解決策: Chrome for Testing
これらの問題を解決するために設計された Chrome for Testing は、テストのユースケースを対象とした専用の Chrome フレーバーです。自動更新がなく、Chrome リリース プロセスに統合されており、すべての Chrome リリースで利用できます。テストのユースケースに悪影響を与えずに、通常の Chrome にできるだけ近いバージョニングされたバイナリ。
Chrome for Testing を作成するために、Chromium と Chrome のコードベースに変更を加え、すべてのチャンネル(Stable、Beta、Dev、Canary)で Chrome のリリース プロセスと歩調を合わせてバイナリをビルドして一般公開されているバケットにアップロードするインフラストラクチャをセットアップしました。
Chrome for Testing のインフラストラクチャは、Chrome 自体を超えた興味深い機会を切り開きます。たとえば、以前に説明した、一致する Chrome と ChromeDriver バイナリを見つけるのが難しいという問題は、ChromeDriver のリリースプロセスを Chrome for Testing インフラストラクチャに統合することで完全に解消できます。このユーザー向けの課題を解決するだけでなく、ChromeDriver のリリースを Chrome のリリースと同期させ、ChromeDriver の手動リリース プロセスをなくすこともできます。

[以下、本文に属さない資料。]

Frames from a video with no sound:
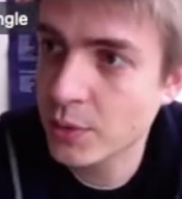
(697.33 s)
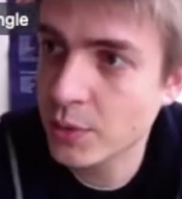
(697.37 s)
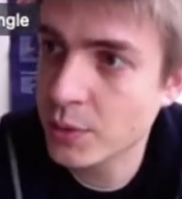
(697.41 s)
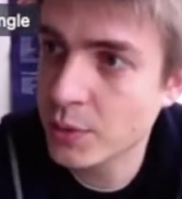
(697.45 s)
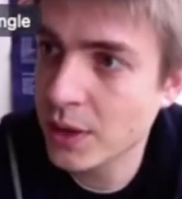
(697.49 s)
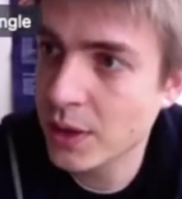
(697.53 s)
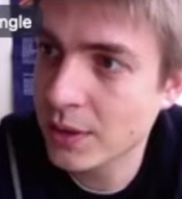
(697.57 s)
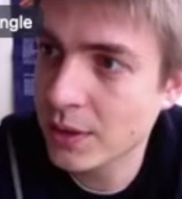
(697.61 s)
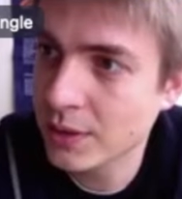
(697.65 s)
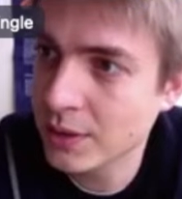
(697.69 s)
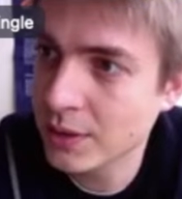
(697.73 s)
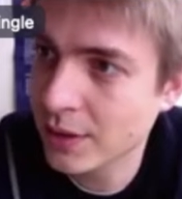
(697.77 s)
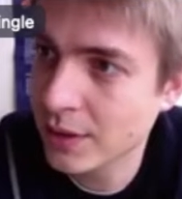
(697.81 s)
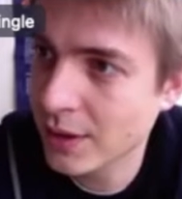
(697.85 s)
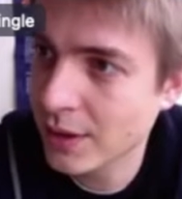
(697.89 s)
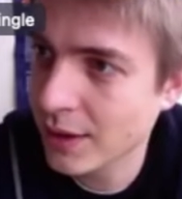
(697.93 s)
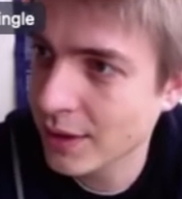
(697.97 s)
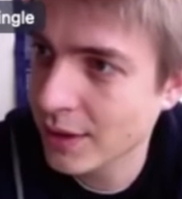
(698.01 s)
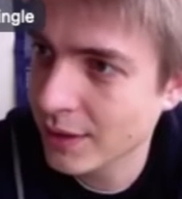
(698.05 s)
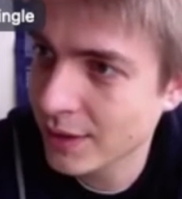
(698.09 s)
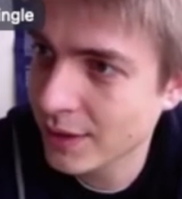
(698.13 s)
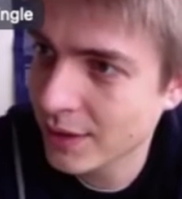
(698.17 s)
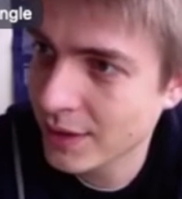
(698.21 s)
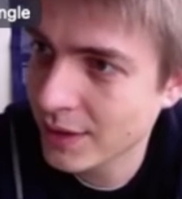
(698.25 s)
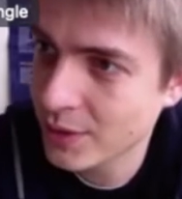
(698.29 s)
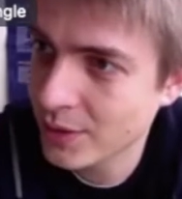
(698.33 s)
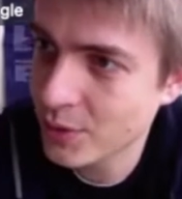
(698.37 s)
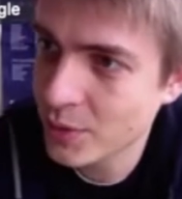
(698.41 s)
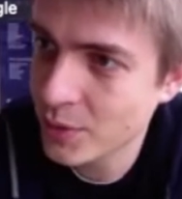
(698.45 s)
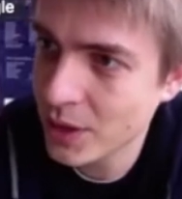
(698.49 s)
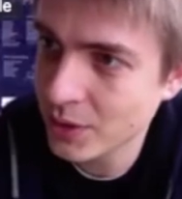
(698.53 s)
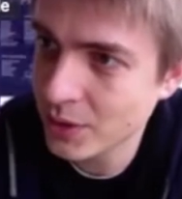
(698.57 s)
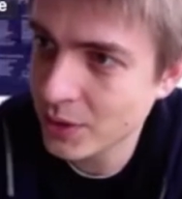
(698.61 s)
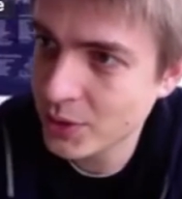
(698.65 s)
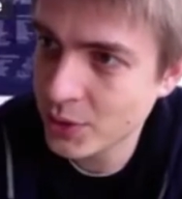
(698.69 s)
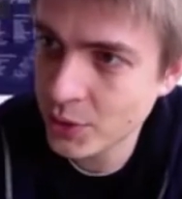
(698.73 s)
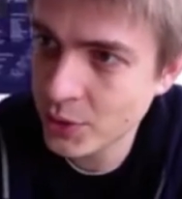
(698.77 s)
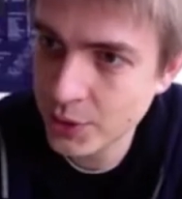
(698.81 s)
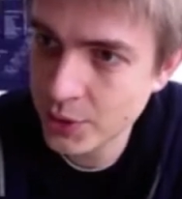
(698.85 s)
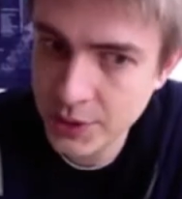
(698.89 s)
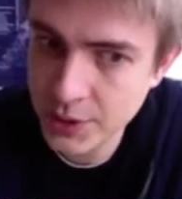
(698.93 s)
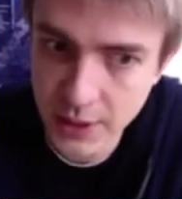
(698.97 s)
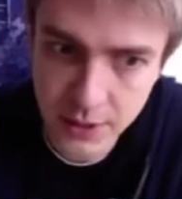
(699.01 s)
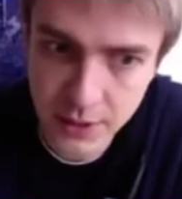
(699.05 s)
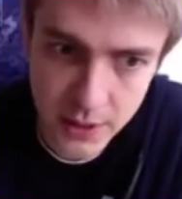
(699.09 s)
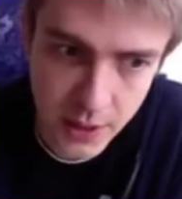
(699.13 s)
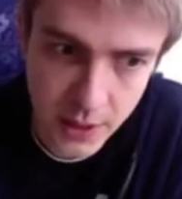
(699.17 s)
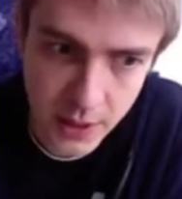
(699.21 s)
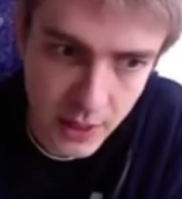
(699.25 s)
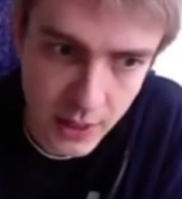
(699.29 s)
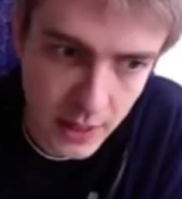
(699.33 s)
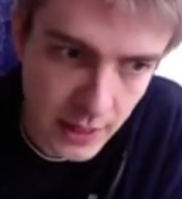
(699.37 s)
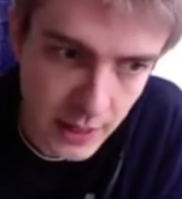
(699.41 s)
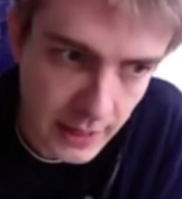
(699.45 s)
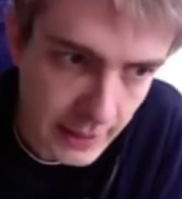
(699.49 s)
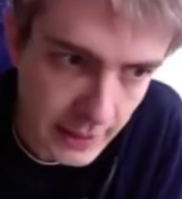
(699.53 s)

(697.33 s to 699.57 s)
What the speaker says: well suited.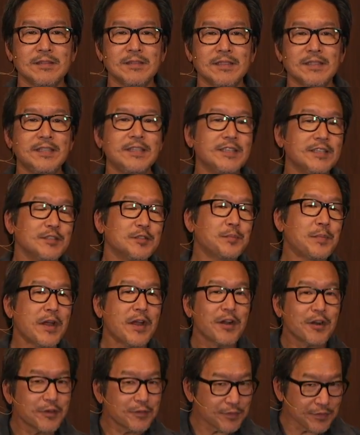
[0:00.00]
He is
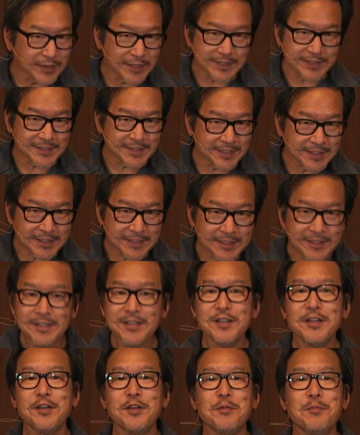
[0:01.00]
paraphrasing
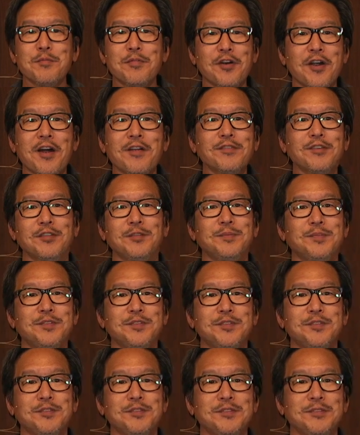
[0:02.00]

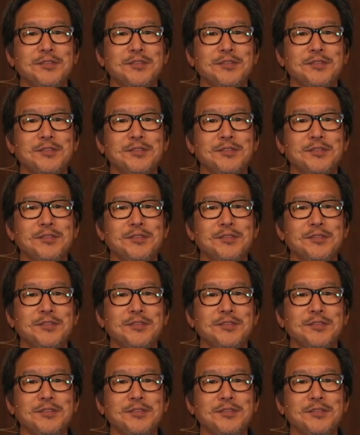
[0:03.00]
Proverbs.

Chrome for Testing のバイナリを入手するにはどうすればよいですか?
プラットフォーム用の Chrome for Testing バイナリをダウンロードする最も簡単な方法は、npm で利用できる @puppeteer/browsers コマンドライン ユーティリティを使用することです。次に例を示します。

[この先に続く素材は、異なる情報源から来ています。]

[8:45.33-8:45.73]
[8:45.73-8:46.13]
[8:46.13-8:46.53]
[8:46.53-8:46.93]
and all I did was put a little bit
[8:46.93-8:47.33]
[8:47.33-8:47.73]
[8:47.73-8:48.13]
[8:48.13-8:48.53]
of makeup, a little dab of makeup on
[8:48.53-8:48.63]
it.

# Download the latest available Chrome for Testing binary corresponding to the Stable channel.
npx @puppeteer/browsers install chrome@stable
# Download a specific Chrome for Testing version.
npx @puppeteer/browsers install chrome@116.0.5793.0
# Download the latest available ChromeDriver version corresponding to the Canary channel.
npx @puppeteer/browsers install chromedriver@canary
# Download a specific ChromeDriver version.
npx @puppeteer/browsers install chromedriver@116.0.5793.0
これらのバイナリをダウンロードするための自動スクリプトを独自に作成したい場合は、次の手順に沿って操作してください。Chrome のリリース チャンネル(Stable、Beta、Dev、Canary)ごとに利用可能な最新バージョンを含む JSON API エンドポイントを提供しています。最新のステータスの概要については、Chrome for Testing の可用性ダッシュボードをご覧ください。